* _PROBLEM DETAILS_
Pictures aside, each record should be reproduced exactly.

Collected data entries

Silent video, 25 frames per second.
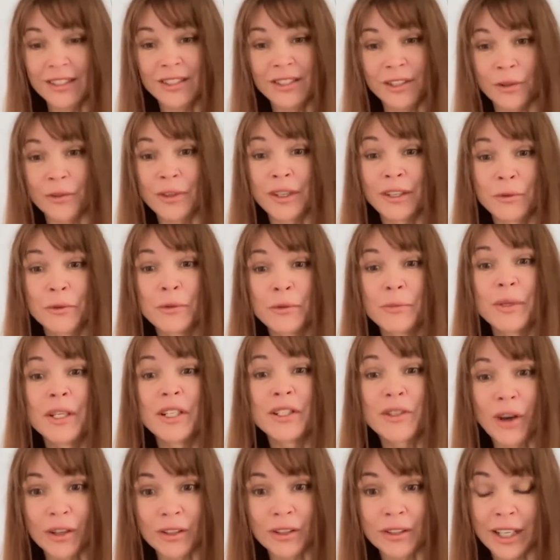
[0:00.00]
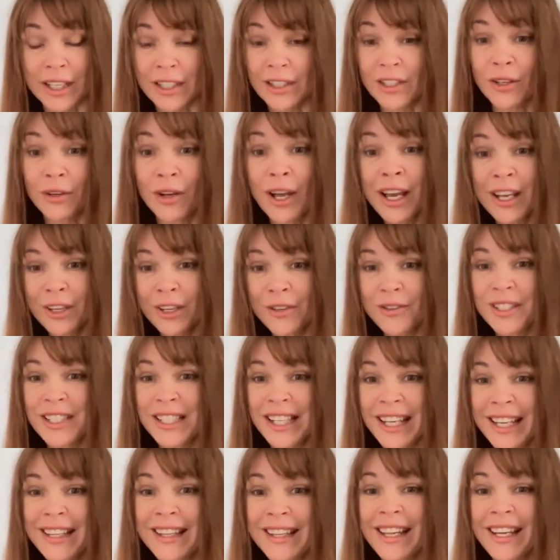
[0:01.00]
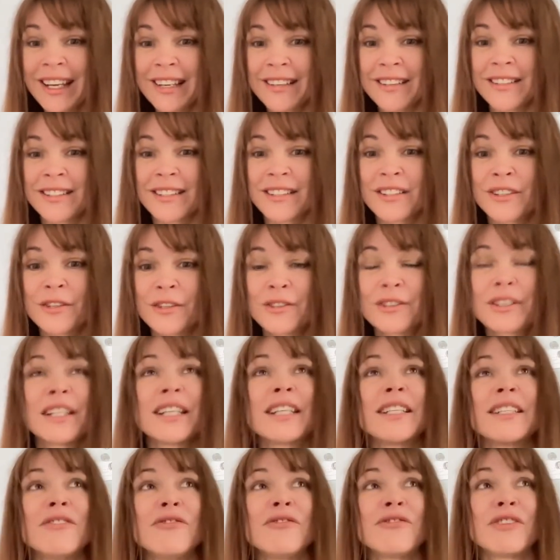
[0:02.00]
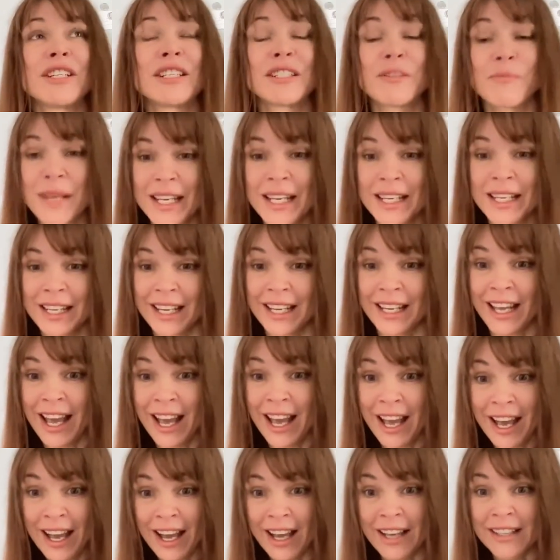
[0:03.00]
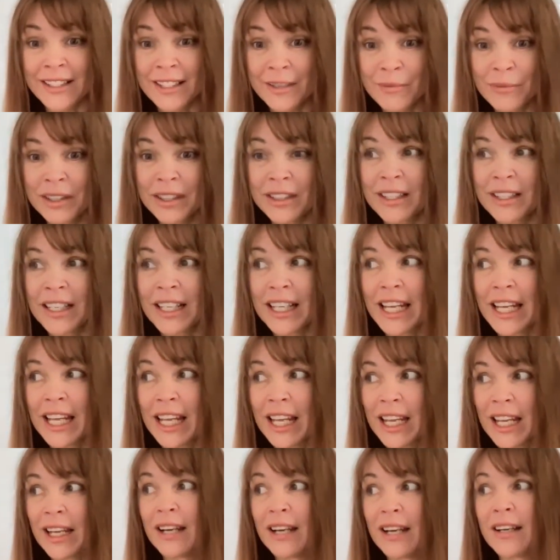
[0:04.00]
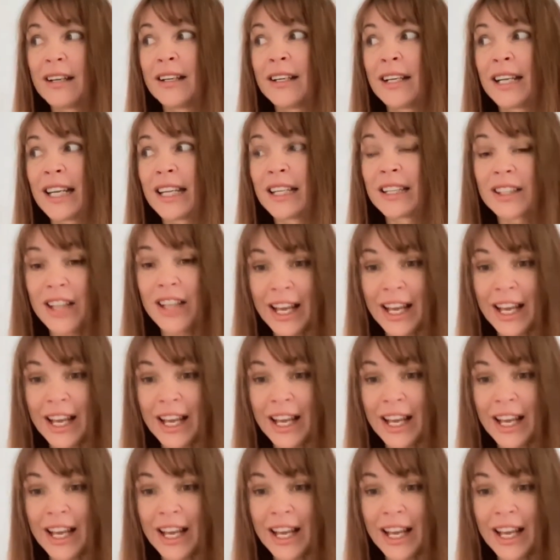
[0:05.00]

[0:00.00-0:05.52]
So it would be tolerate. So you see, there is a totally different meaning. And similarly, uh, in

* _ANSWER SPACE_
Silent video, 25 frames per second.
[0:00.00]
[0:01.00]
[0:02.00]
[0:03.00]
[0:04.00]
[0:05.00]

[0:00.00-0:05.52]
So it would be tolerate. So you see, there is a totally different meaning. And similarly, uh, in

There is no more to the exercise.